Top of DATA RECORDS

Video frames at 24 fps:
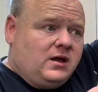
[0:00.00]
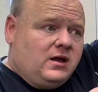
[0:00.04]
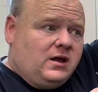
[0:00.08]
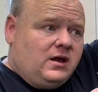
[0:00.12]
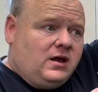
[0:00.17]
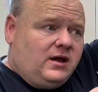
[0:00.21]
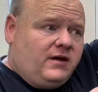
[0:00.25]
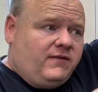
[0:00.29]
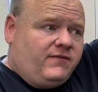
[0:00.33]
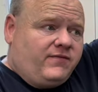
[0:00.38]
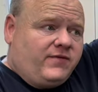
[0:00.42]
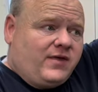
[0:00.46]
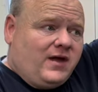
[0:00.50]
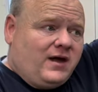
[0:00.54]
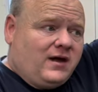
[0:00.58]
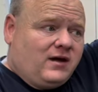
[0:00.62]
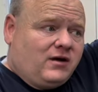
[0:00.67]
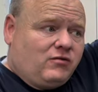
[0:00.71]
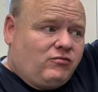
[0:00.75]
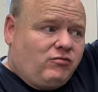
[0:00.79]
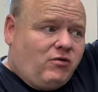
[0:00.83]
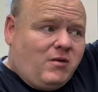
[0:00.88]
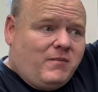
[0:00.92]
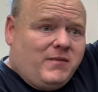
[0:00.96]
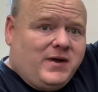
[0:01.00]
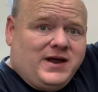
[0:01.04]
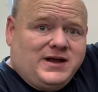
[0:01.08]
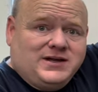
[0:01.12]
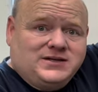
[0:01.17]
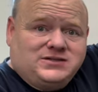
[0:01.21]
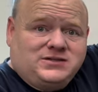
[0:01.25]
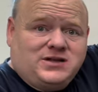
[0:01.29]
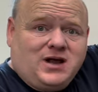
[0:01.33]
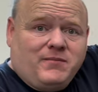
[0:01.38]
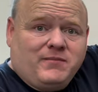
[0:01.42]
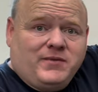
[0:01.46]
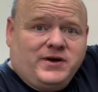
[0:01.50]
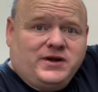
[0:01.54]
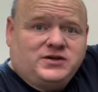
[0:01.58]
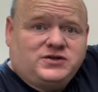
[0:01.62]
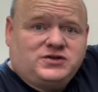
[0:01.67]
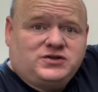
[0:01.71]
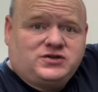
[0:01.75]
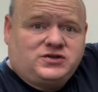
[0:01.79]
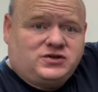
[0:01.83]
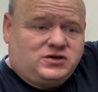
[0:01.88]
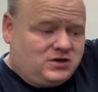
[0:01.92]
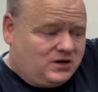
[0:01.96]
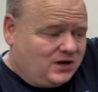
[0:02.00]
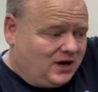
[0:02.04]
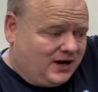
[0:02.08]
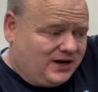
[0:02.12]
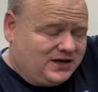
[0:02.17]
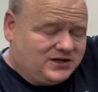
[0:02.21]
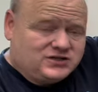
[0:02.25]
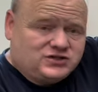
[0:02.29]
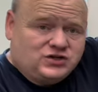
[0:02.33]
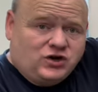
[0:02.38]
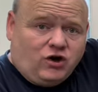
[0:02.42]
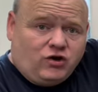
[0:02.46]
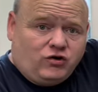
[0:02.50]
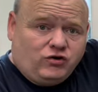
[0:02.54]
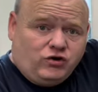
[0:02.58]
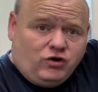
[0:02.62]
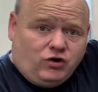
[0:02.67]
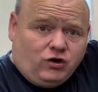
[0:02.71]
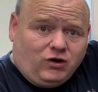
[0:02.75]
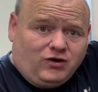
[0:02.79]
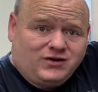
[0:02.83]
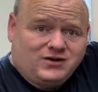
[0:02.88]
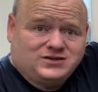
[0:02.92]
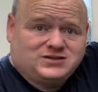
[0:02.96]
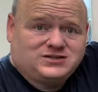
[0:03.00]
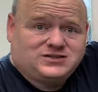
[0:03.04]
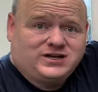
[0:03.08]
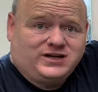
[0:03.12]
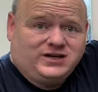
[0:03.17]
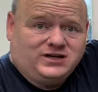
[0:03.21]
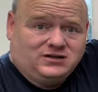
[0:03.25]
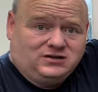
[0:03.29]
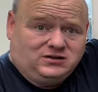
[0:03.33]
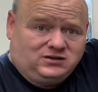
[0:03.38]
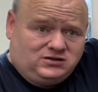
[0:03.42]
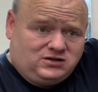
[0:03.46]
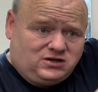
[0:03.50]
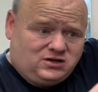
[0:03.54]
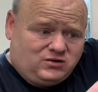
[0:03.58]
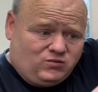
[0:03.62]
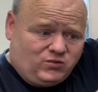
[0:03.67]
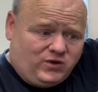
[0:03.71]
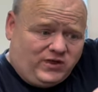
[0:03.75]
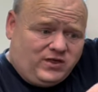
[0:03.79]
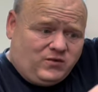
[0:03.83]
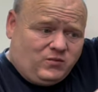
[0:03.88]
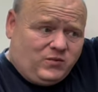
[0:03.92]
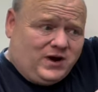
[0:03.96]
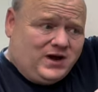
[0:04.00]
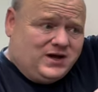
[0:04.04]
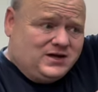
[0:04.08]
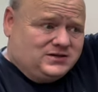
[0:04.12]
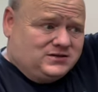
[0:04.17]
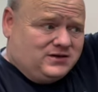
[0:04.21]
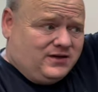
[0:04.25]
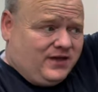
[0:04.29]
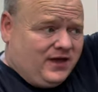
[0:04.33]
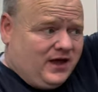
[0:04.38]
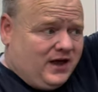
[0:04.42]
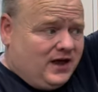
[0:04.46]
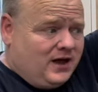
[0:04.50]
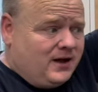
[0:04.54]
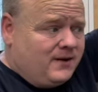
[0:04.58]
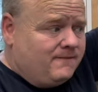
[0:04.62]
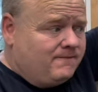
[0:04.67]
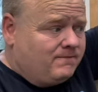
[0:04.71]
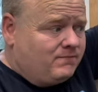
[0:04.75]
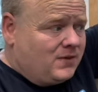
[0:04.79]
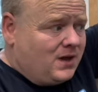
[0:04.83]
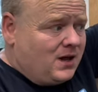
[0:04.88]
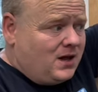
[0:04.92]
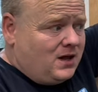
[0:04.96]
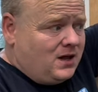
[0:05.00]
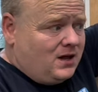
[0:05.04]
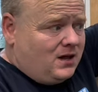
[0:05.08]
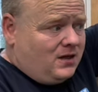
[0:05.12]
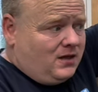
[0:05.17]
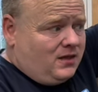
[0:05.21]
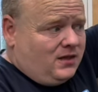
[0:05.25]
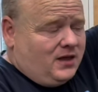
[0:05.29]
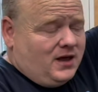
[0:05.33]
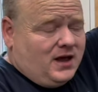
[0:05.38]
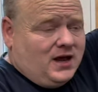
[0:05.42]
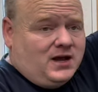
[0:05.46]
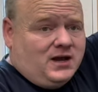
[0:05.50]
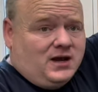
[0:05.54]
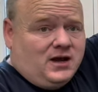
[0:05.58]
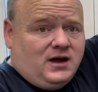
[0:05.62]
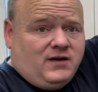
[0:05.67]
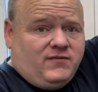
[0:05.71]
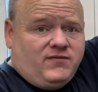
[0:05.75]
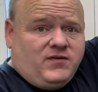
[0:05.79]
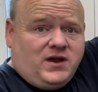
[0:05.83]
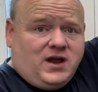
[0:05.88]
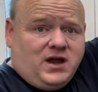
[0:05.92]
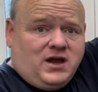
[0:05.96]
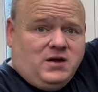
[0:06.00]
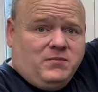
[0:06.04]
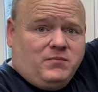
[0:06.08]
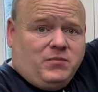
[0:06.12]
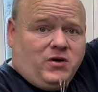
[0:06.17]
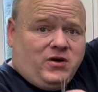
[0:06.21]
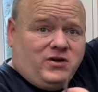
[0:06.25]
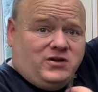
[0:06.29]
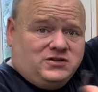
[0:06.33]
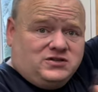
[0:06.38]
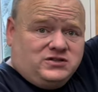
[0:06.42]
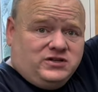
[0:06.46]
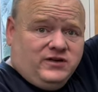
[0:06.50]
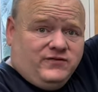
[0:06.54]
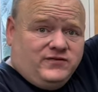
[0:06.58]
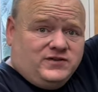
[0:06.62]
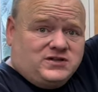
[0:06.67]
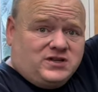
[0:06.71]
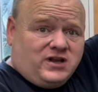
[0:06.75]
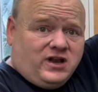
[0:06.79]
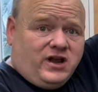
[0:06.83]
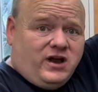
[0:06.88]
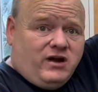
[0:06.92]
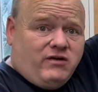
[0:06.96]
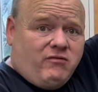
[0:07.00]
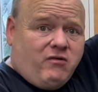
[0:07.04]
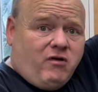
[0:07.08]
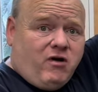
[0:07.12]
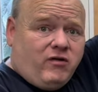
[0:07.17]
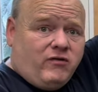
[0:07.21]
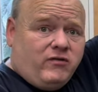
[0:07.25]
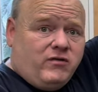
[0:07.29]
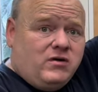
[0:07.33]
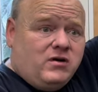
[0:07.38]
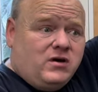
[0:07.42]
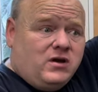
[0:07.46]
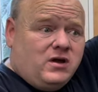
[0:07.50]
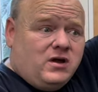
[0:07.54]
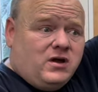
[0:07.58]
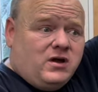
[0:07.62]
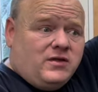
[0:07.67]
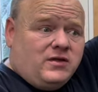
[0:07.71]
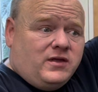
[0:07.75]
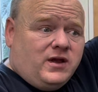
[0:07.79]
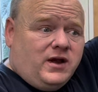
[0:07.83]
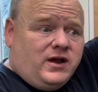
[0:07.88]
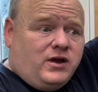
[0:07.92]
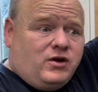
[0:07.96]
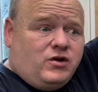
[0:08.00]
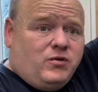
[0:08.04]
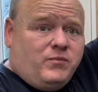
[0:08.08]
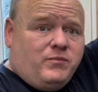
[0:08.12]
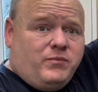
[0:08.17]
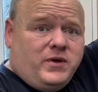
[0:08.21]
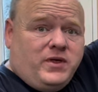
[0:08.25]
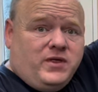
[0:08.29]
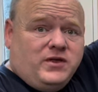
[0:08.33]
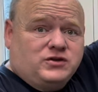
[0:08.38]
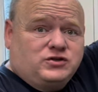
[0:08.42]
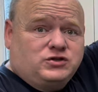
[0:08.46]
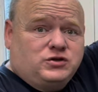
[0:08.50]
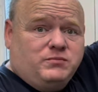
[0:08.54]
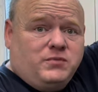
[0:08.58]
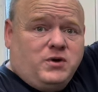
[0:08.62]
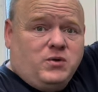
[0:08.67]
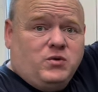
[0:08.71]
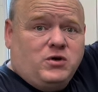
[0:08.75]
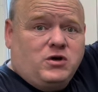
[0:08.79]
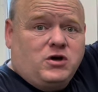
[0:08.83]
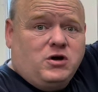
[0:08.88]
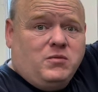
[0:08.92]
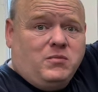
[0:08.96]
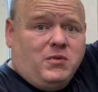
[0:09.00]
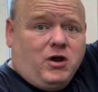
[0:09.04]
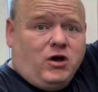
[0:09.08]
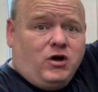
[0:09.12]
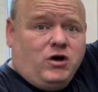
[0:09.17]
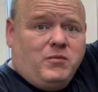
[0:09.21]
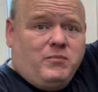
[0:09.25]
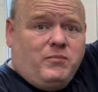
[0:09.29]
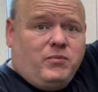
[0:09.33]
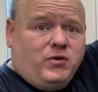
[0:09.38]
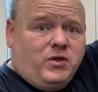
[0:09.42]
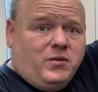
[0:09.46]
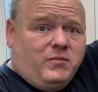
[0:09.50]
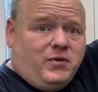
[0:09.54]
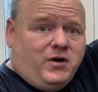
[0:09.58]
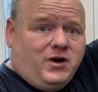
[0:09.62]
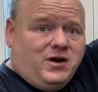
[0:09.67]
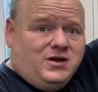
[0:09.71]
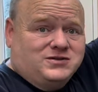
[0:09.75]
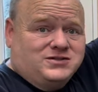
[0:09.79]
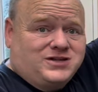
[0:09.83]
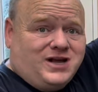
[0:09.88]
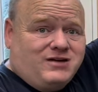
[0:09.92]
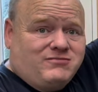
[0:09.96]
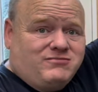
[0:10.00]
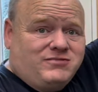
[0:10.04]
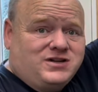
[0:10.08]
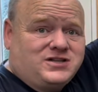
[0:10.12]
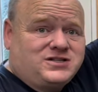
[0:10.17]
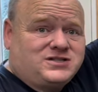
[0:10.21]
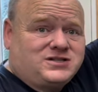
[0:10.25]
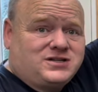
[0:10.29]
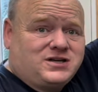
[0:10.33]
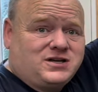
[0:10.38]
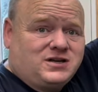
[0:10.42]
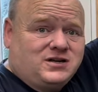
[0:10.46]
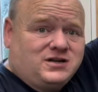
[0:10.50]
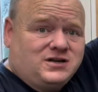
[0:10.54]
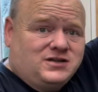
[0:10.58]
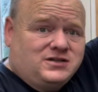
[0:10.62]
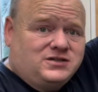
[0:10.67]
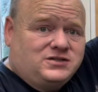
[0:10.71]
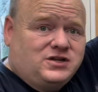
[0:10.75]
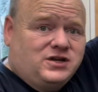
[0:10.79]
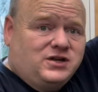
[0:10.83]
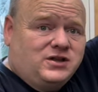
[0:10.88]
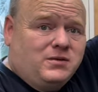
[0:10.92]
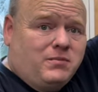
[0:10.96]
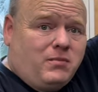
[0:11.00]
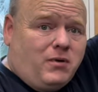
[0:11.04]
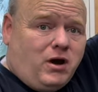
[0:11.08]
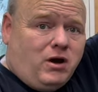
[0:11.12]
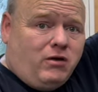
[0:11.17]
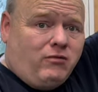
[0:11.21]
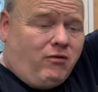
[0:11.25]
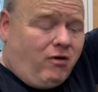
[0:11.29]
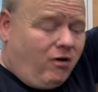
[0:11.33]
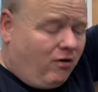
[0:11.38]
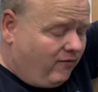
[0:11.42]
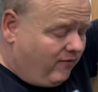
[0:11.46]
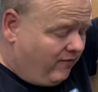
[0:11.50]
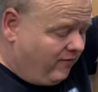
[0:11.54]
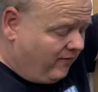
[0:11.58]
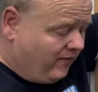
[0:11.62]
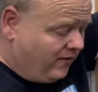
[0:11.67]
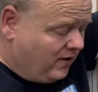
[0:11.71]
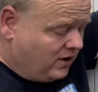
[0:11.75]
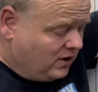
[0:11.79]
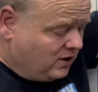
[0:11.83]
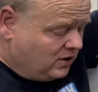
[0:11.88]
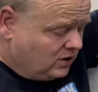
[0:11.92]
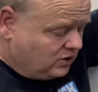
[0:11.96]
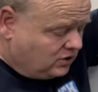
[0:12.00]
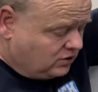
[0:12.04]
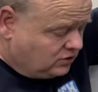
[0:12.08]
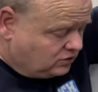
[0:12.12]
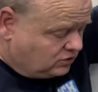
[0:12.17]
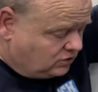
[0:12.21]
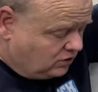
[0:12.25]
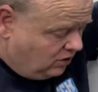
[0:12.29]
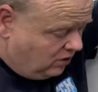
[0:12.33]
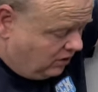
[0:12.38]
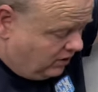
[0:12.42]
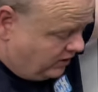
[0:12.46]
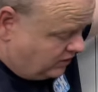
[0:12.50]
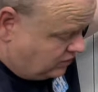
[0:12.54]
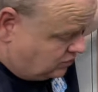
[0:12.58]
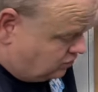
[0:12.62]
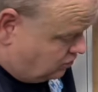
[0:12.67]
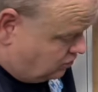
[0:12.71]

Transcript: if that grommet is damaged and it's not no longer sealed when the wires are there, then if you get your boiler service later on, then it could be that somebody will come along and put the boilers at risk and turn the boiler off. So it's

Bottom of DATA RECORDS

* _ASSIGNMENT_:
Repeat the records above word for word. Pictures stay out of the copy.

* _REPLY TO THE TASK_:
Video frames at 24 fps:
[0:00.00]
[0:00.04]
[0:00.08]
[0:00.12]
[0:00.17]
[0:00.21]
[0:00.25]
[0:00.29]
[0:00.33]
[0:00.38]
[0:00.42]
[0:00.46]
[0:00.50]
[0:00.54]
[0:00.58]
[0:00.62]
[0:00.67]
[0:00.71]
[0:00.75]
[0:00.79]
[0:00.83]
[0:00.88]
[0:00.92]
[0:00.96]
[0:01.00]
[0:01.04]
[0:01.08]
[0:01.12]
[0:01.17]
[0:01.21]
[0:01.25]
[0:01.29]
[0:01.33]
[0:01.38]
[0:01.42]
[0:01.46]
[0:01.50]
[0:01.54]
[0:01.58]
[0:01.62]
[0:01.67]
[0:01.71]
[0:01.75]
[0:01.79]
[0:01.83]
[0:01.88]
[0:01.92]
[0:01.96]
[0:02.00]
[0:02.04]
[0:02.08]
[0:02.12]
[0:02.17]
[0:02.21]
[0:02.25]
[0:02.29]
[0:02.33]
[0:02.38]
[0:02.42]
[0:02.46]
[0:02.50]
[0:02.54]
[0:02.58]
[0:02.62]
[0:02.67]
[0:02.71]
[0:02.75]
[0:02.79]
[0:02.83]
[0:02.88]
[0:02.92]
[0:02.96]
[0:03.00]
[0:03.04]
[0:03.08]
[0:03.12]
[0:03.17]
[0:03.21]
[0:03.25]
[0:03.29]
[0:03.33]
[0:03.38]
[0:03.42]
[0:03.46]
[0:03.50]
[0:03.54]
[0:03.58]
[0:03.62]
[0:03.67]
[0:03.71]
[0:03.75]
[0:03.79]
[0:03.83]
[0:03.88]
[0:03.92]
[0:03.96]
[0:04.00]
[0:04.04]
[0:04.08]
[0:04.12]
[0:04.17]
[0:04.21]
[0:04.25]
[0:04.29]
[0:04.33]
[0:04.38]
[0:04.42]
[0:04.46]
[0:04.50]
[0:04.54]
[0:04.58]
[0:04.62]
[0:04.67]
[0:04.71]
[0:04.75]
[0:04.79]
[0:04.83]
[0:04.88]
[0:04.92]
[0:04.96]
[0:05.00]
[0:05.04]
[0:05.08]
[0:05.12]
[0:05.17]
[0:05.21]
[0:05.25]
[0:05.29]
[0:05.33]
[0:05.38]
[0:05.42]
[0:05.46]
[0:05.50]
[0:05.54]
[0:05.58]
[0:05.62]
[0:05.67]
[0:05.71]
[0:05.75]
[0:05.79]
[0:05.83]
[0:05.88]
[0:05.92]
[0:05.96]
[0:06.00]
[0:06.04]
[0:06.08]
[0:06.12]
[0:06.17]
[0:06.21]
[0:06.25]
[0:06.29]
[0:06.33]
[0:06.38]
[0:06.42]
[0:06.46]
[0:06.50]
[0:06.54]
[0:06.58]
[0:06.62]
[0:06.67]
[0:06.71]
[0:06.75]
[0:06.79]
[0:06.83]
[0:06.88]
[0:06.92]
[0:06.96]
[0:07.00]
[0:07.04]
[0:07.08]
[0:07.12]
[0:07.17]
[0:07.21]
[0:07.25]
[0:07.29]
[0:07.33]
[0:07.38]
[0:07.42]
[0:07.46]
[0:07.50]
[0:07.54]
[0:07.58]
[0:07.62]
[0:07.67]
[0:07.71]
[0:07.75]
[0:07.79]
[0:07.83]
[0:07.88]
[0:07.92]
[0:07.96]
[0:08.00]
[0:08.04]
[0:08.08]
[0:08.12]
[0:08.17]
[0:08.21]
[0:08.25]
[0:08.29]
[0:08.33]
[0:08.38]
[0:08.42]
[0:08.46]
[0:08.50]
[0:08.54]
[0:08.58]
[0:08.62]
[0:08.67]
[0:08.71]
[0:08.75]
[0:08.79]
[0:08.83]
[0:08.88]
[0:08.92]
[0:08.96]
[0:09.00]
[0:09.04]
[0:09.08]
[0:09.12]
[0:09.17]
[0:09.21]
[0:09.25]
[0:09.29]
[0:09.33]
[0:09.38]
[0:09.42]
[0:09.46]
[0:09.50]
[0:09.54]
[0:09.58]
[0:09.62]
[0:09.67]
[0:09.71]
[0:09.75]
[0:09.79]
[0:09.83]
[0:09.88]
[0:09.92]
[0:09.96]
[0:10.00]
[0:10.04]
[0:10.08]
[0:10.12]
[0:10.17]
[0:10.21]
[0:10.25]
[0:10.29]
[0:10.33]
[0:10.38]
[0:10.42]
[0:10.46]
[0:10.50]
[0:10.54]
[0:10.58]
[0:10.62]
[0:10.67]
[0:10.71]
[0:10.75]
[0:10.79]
[0:10.83]
[0:10.88]
[0:10.92]
[0:10.96]
[0:11.00]
[0:11.04]
[0:11.08]
[0:11.12]
[0:11.17]
[0:11.21]
[0:11.25]
[0:11.29]
[0:11.33]
[0:11.38]
[0:11.42]
[0:11.46]
[0:11.50]
[0:11.54]
[0:11.58]
[0:11.62]
[0:11.67]
[0:11.71]
[0:11.75]
[0:11.79]
[0:11.83]
[0:11.88]
[0:11.92]
[0:11.96]
[0:12.00]
[0:12.04]
[0:12.08]
[0:12.12]
[0:12.17]
[0:12.21]
[0:12.25]
[0:12.29]
[0:12.33]
[0:12.38]
[0:12.42]
[0:12.46]
[0:12.50]
[0:12.54]
[0:12.58]
[0:12.62]
[0:12.67]
[0:12.71]

Transcript: if that grommet is damaged and it's not no longer sealed when the wires are there, then if you get your boiler service later on, then it could be that somebody will come along and put the boilers at risk and turn the boiler off. So it's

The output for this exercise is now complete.